Purpose: To determine the detailed time course of intracellular, extracellular and production of pro-inflammatory cytokines (TNF-α, IL-1β, IL-1α, IL-6 and IL-8) in normal human peripheral blood mononuclear cells (PBMC).

Methods: PBMC were isolated from human whole blood, stimulated by 0.1 μg/ml lipopolysaccharide (LPS) and incubated at 37ºC, 5% CO₂. Samples were harvested at different time intervals (4, 8, 12, 16, 20 and 24 h) after stimulation. ELISA was employed for the measurement of the extracellular and intracellular cytokine levels of the samples.

Results: The release of TNF-α, IL-6 and IL-8 on LPS-stimulated PBMC were significantly higher with concentrations in the range of 3161 ± 162.5 to 4027 ± 361.5 pg/ml (p < 0.001), 3921.5 ± 879.3 to 11628.3 ± 2647.3 pg/ml (p ≤ 0.030), and 4122.0 ± 382.9 to 5898.6±115.8 pg/ml (p ≤ 0.049), respectively compared to intracellular levels that were very low (TNF-α,  23.5 ± 5.0 to 69.5 ± 13.8 pg/ml; IL-6, 22.5 ± 16.5 to 96.5 ± 9.6 pg/ml; and IL-8, 501.1 ± 221.0 to 1452.5 ± 415.7 pg/ml) and remained unchanged during 24 h. In contrast, both IL-1α and IL-1β were secreted gradually. Secretion and production of IL-6 was significantly higher at 8 h (9394.4 ± 846.3 pg/ml; p = 0.002) and at 20 h (11628.3 ± 2647.3 pg/ml; p = 0.014) than other cytokines.

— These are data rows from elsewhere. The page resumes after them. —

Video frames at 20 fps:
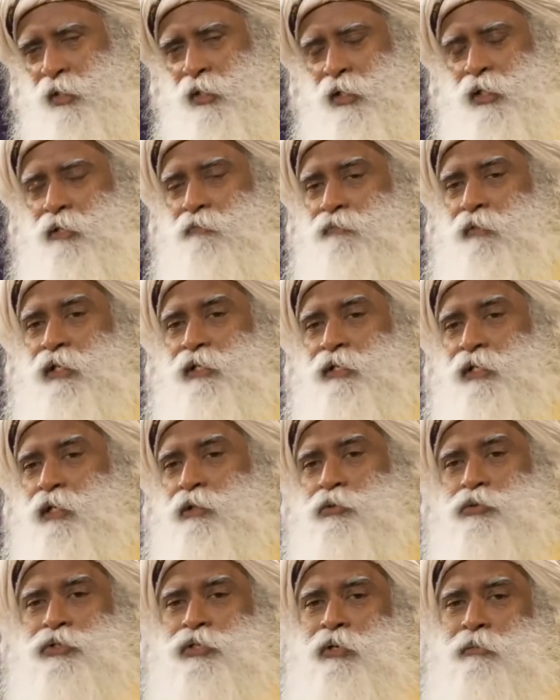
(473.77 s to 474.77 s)
If I tell
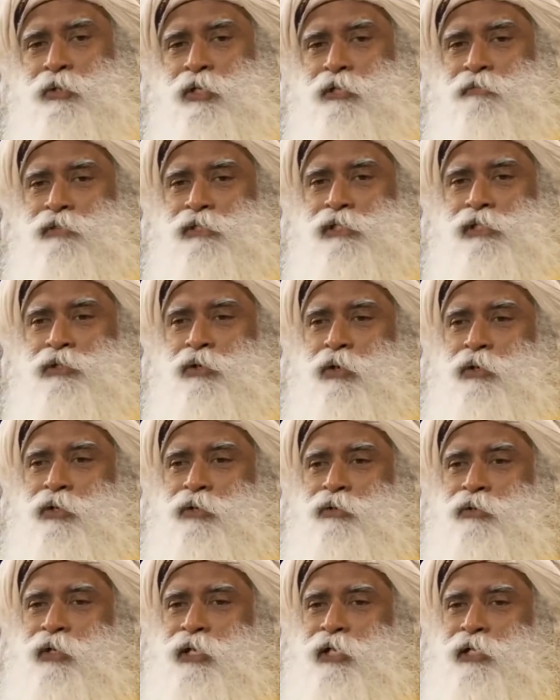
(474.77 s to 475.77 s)
you something which is not
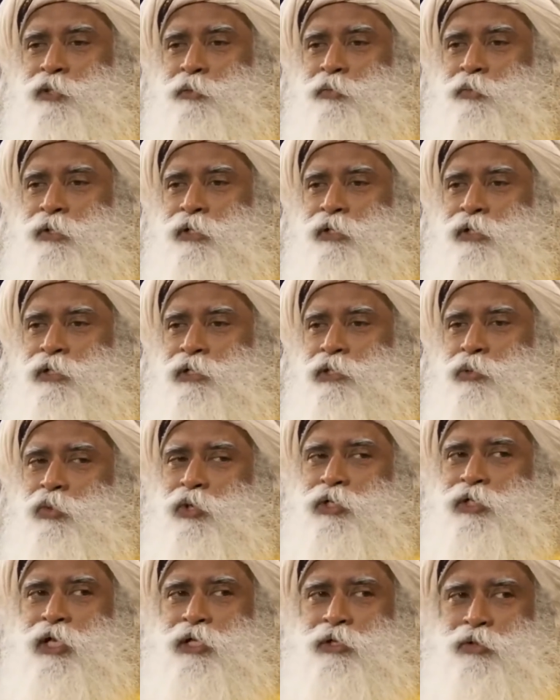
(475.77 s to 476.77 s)
in your experience,
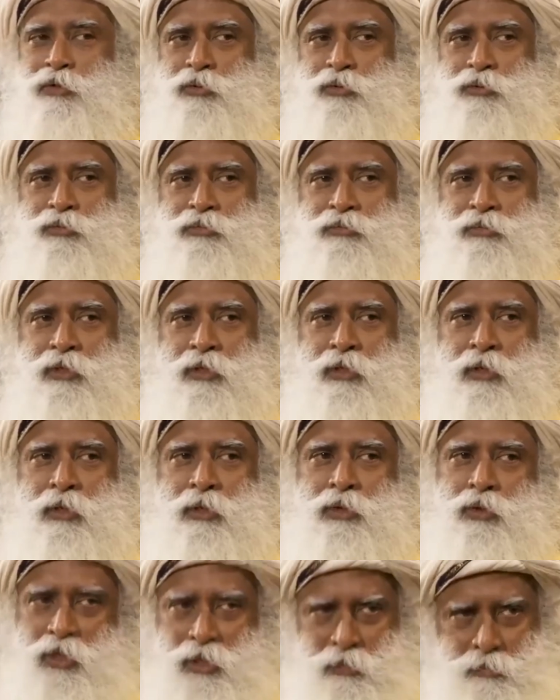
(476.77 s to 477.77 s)
what can you do?
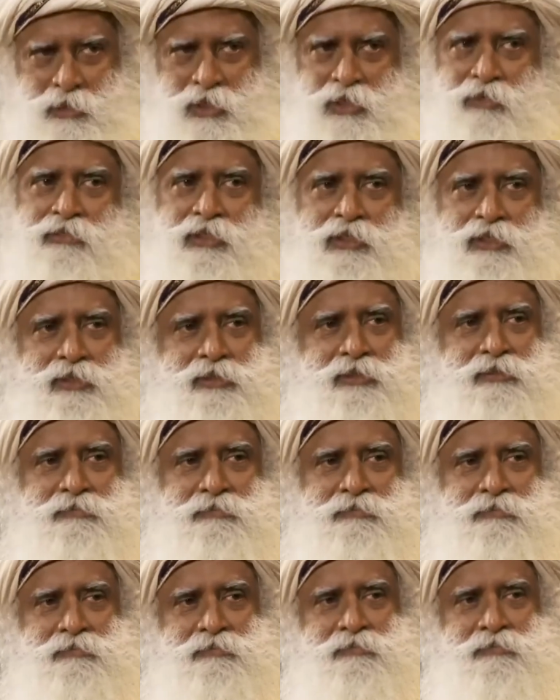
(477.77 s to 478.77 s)
You can believe it
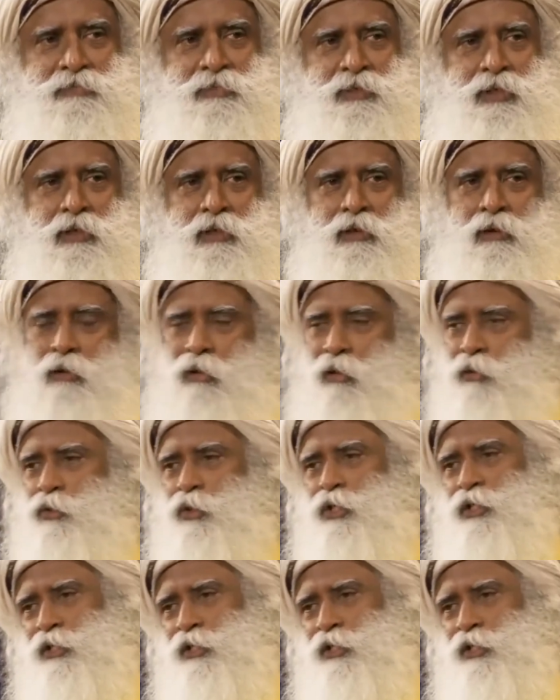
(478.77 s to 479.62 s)
or you can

Conclusion: The differences in the characteristic kinetics of cytokines may be caused by different mechanisms of secretion and function. IL-1, TNF-α and IL-8 play a role as proinflammatory cytokines, whereas IL-6 consecutively plays a dual role as pro-inflammatory cytokine and anti-inflammatory.